In this project, we attempt to address the two-way relationship between the child and the city through play. Our research aims to provide insight into children’s activities and to suggest events that may trigger the child’s experiential activation and education. For developing the topic, this paper has been structured in three parts: child, city, play.
The first chapter discusses how the child perceives and shapes the built environment around them. It also describes how the representation of space in toys, as presented directly or as implied by their imaginary en- vironment, affects the child's relationship to both material space and its subjects. We focus on how the child processes the stimuli it receives from space, acts and ultimately transforms its environment.

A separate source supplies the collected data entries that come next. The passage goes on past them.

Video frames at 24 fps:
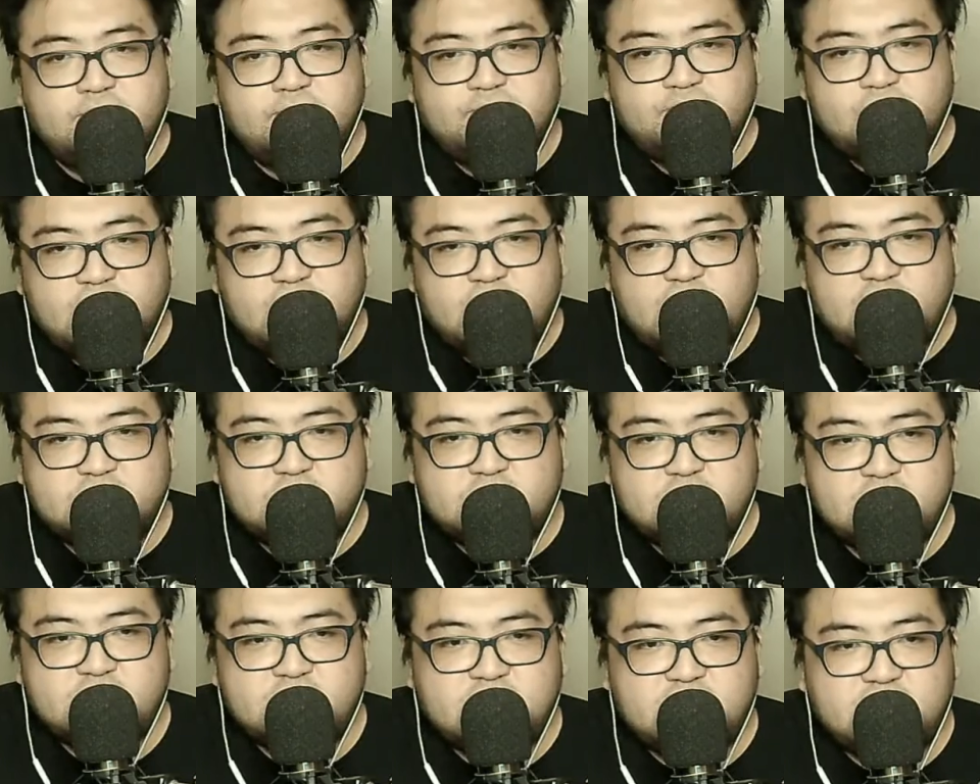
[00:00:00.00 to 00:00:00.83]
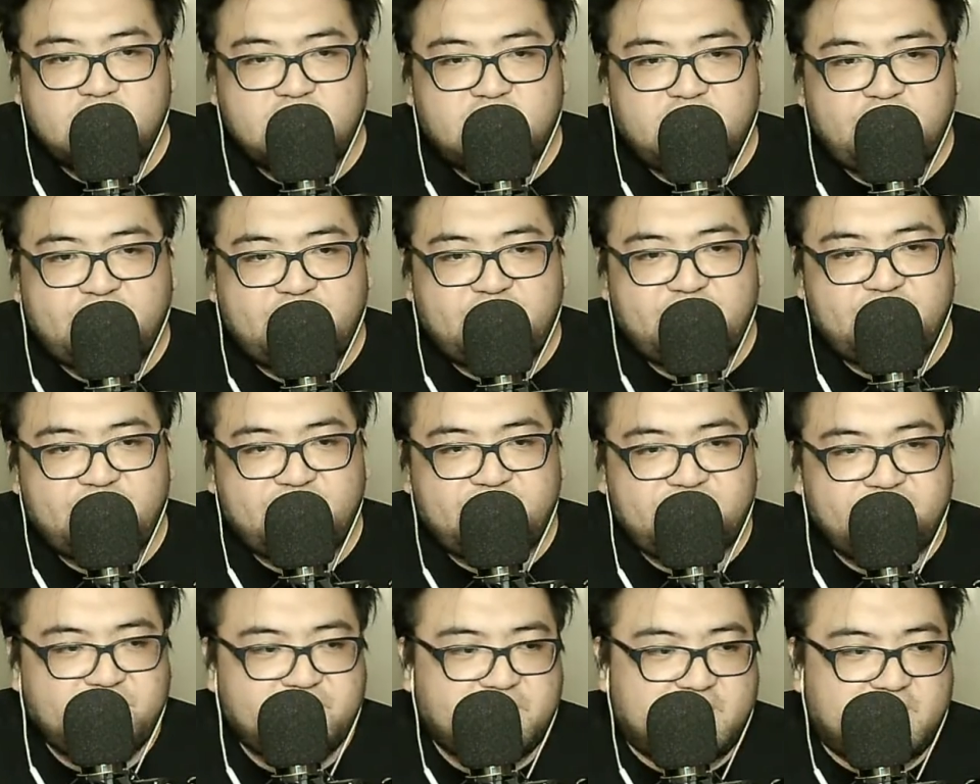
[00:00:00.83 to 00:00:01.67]
Actually, it's a tough
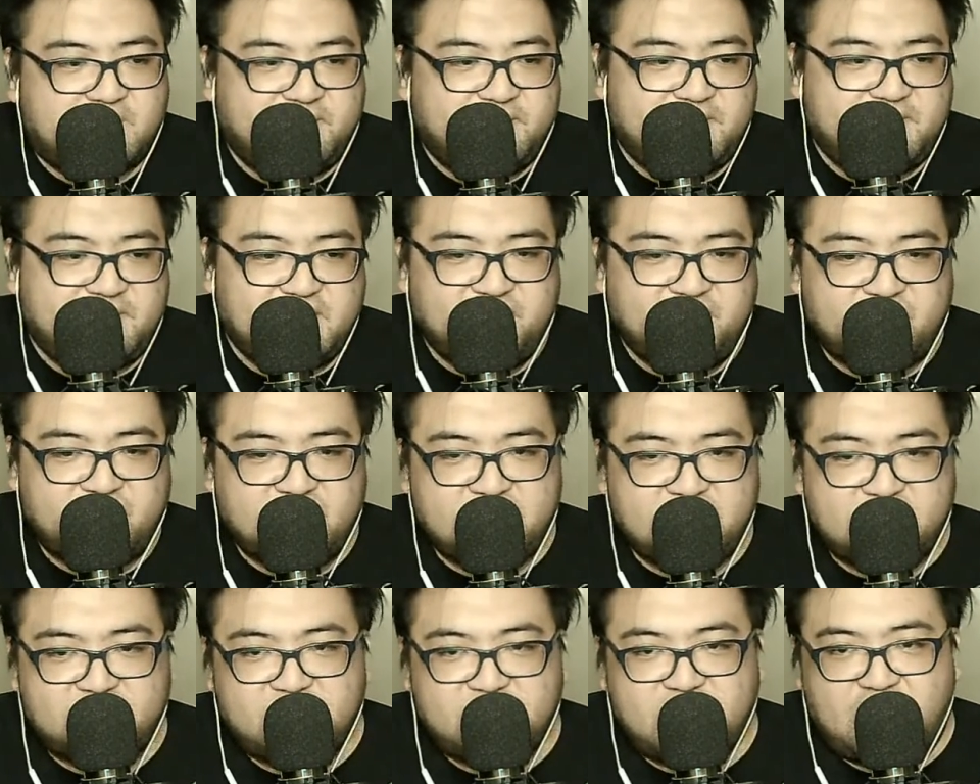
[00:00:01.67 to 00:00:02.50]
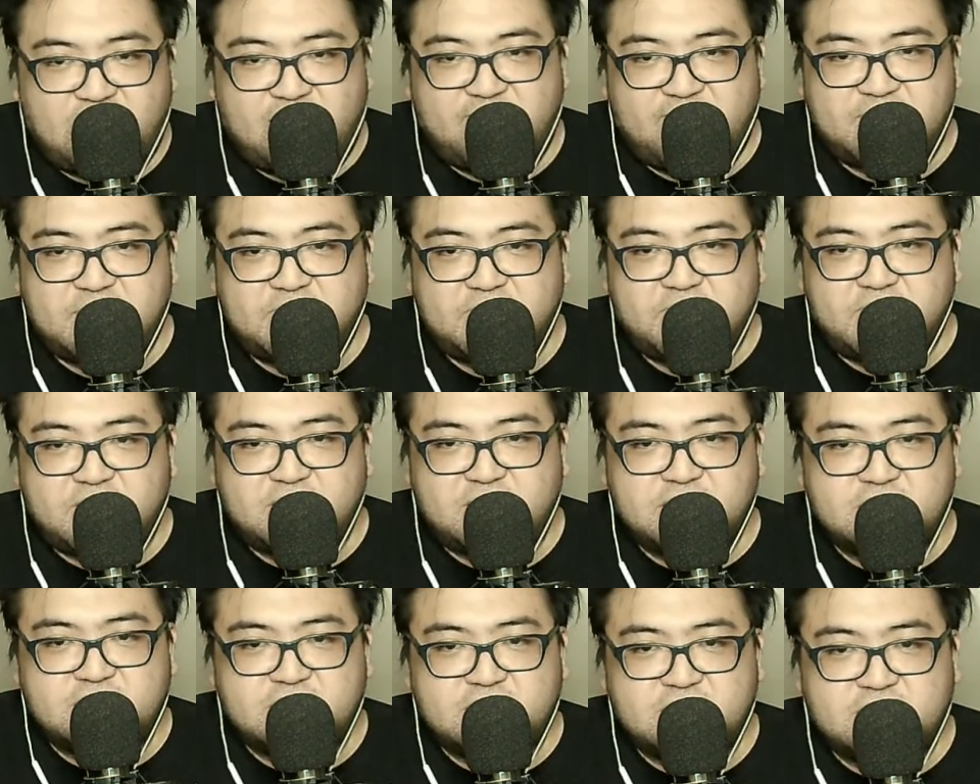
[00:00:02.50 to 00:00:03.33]
thing for the Mavs
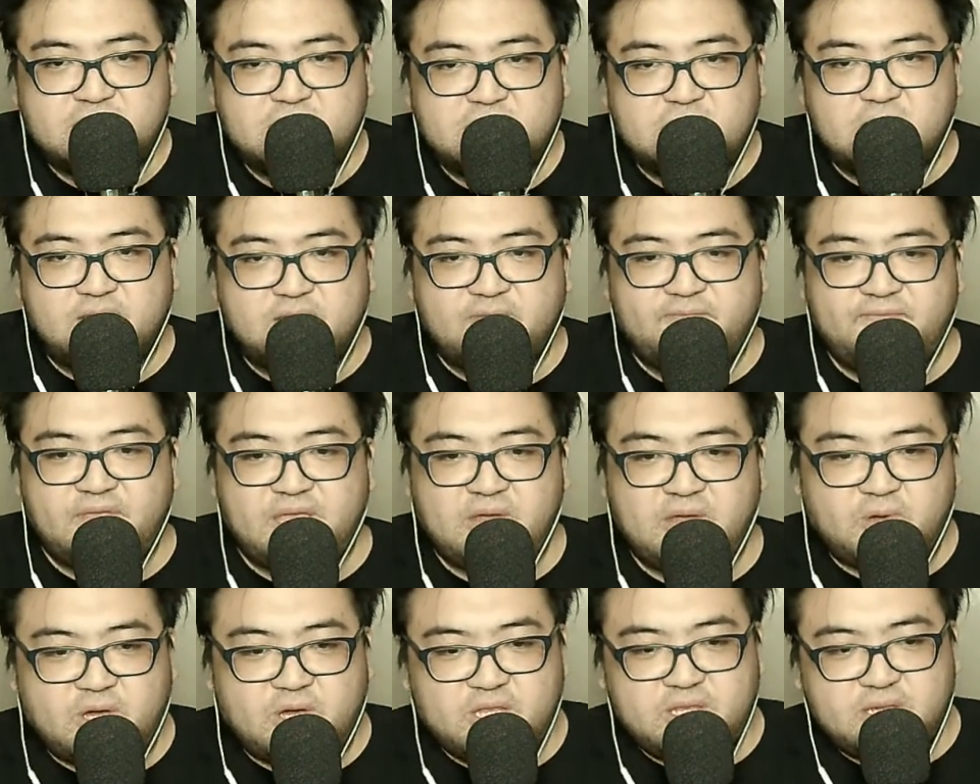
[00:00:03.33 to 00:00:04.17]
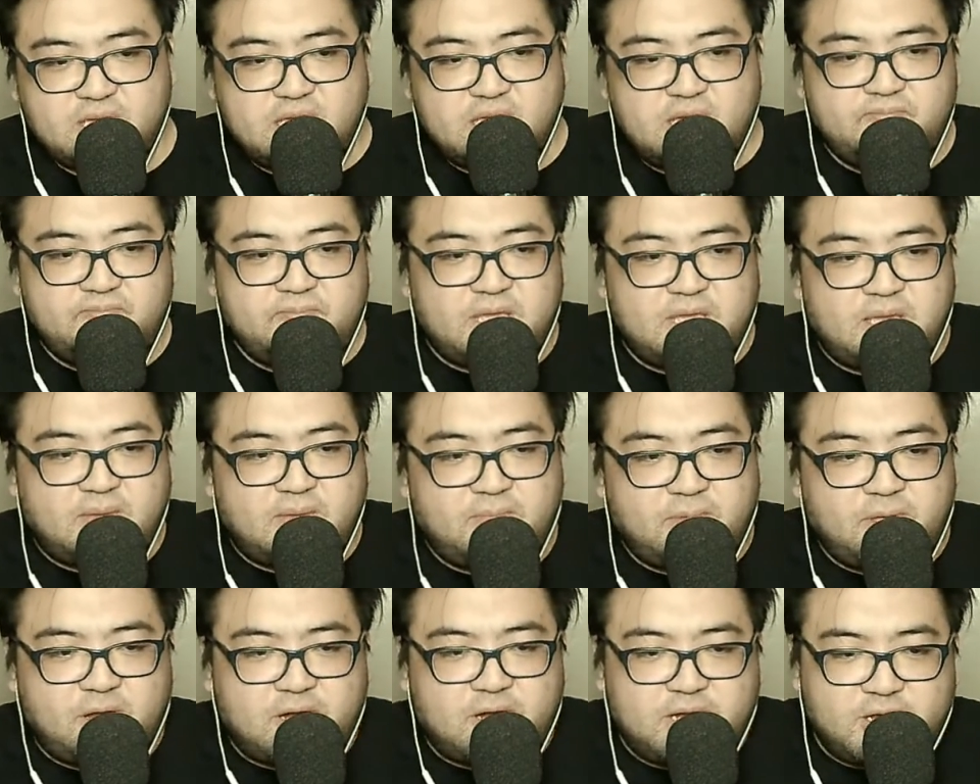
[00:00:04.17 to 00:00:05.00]
because if they want to keep Tim
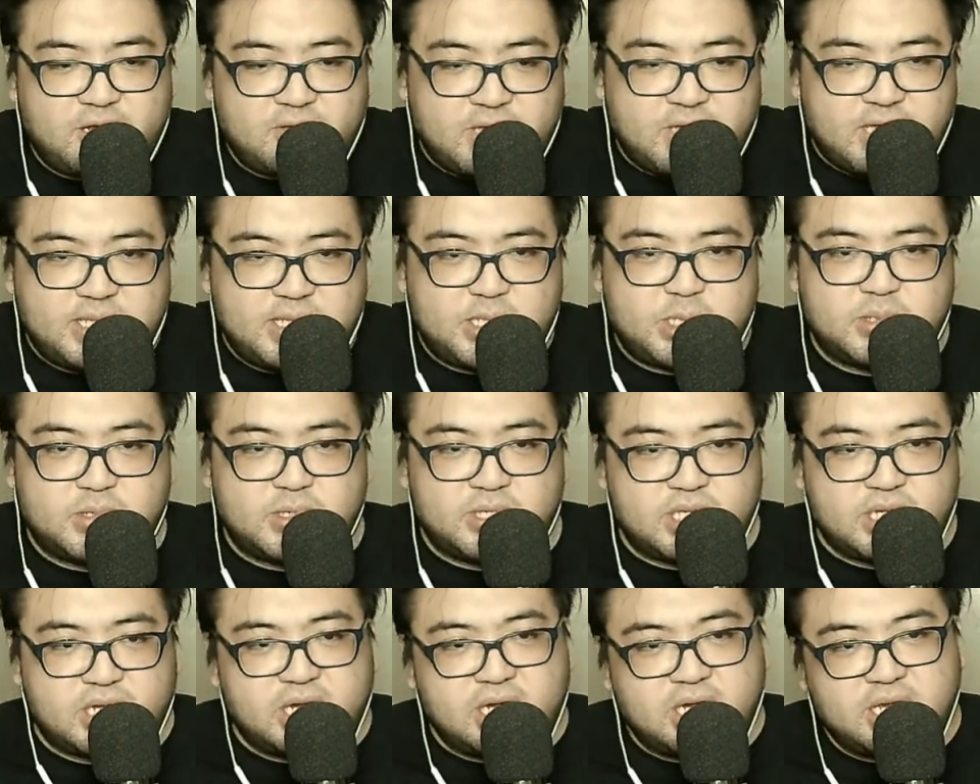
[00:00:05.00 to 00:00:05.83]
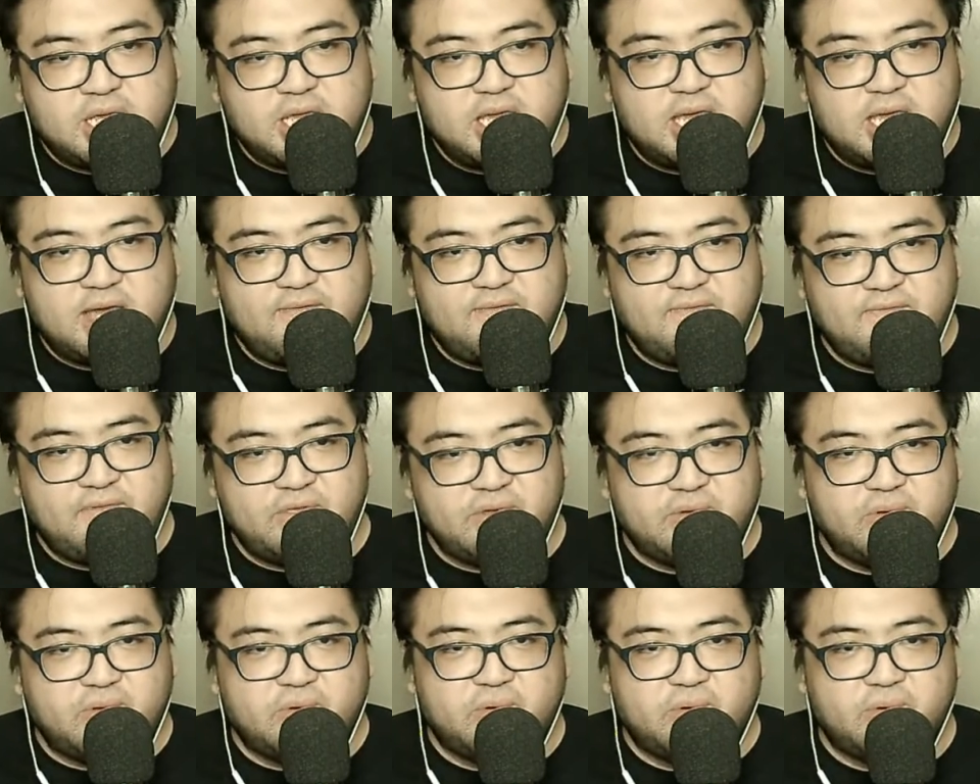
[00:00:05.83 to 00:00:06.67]
Hardaway Jr., they have
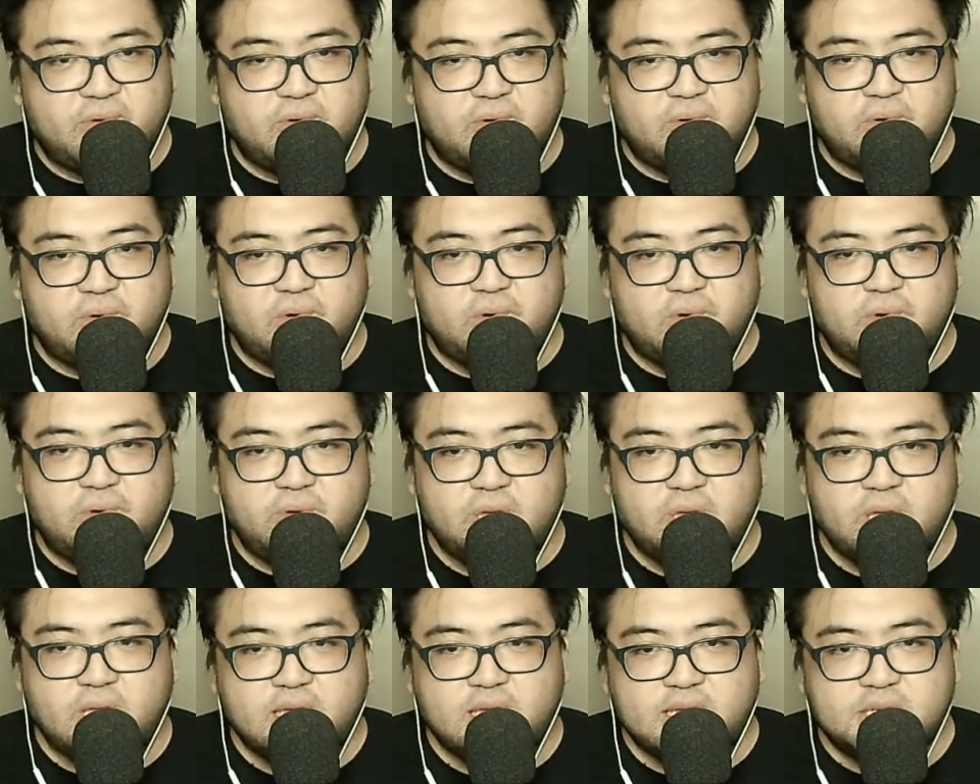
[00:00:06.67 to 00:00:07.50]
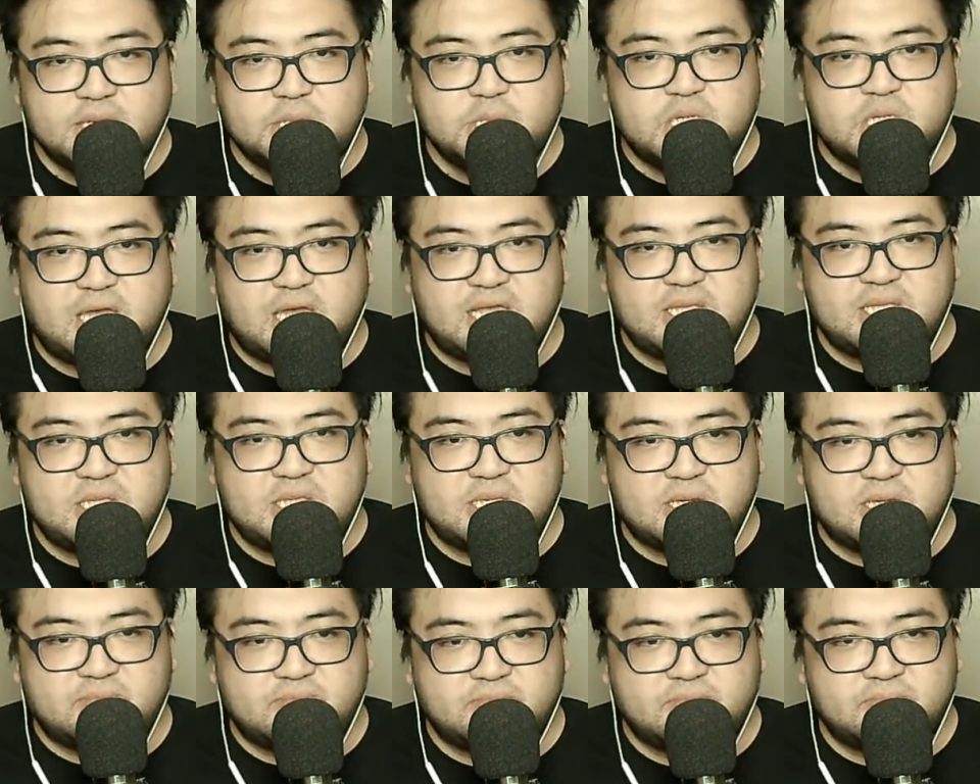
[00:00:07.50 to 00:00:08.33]
to shed some,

The second chapter attempts to record the child's interactions with the urban environment and the features of the established play areas - in particular, the playground and the school courtyard - in the contemporary Greek urban landscape. The operation of a typical playground and a school courtyard in Greece is standard and the elements of the material space are associated with specific activities of low complexity and flexibility. These observations are intended to provide a more in-depth study, evaluation and improvement of the perceptual stimuli that these spaces offer to children.
The third chapter presents a series of activities where children transform their environment, using play as a tool. These activities enhance free play and give it an educational character. Space now becomes a field of ed- ucation through the process of its transformation by children. Play is addressed as a bridge between the child and the city, but also as a tool to activate the public space through the experiences that take place within it.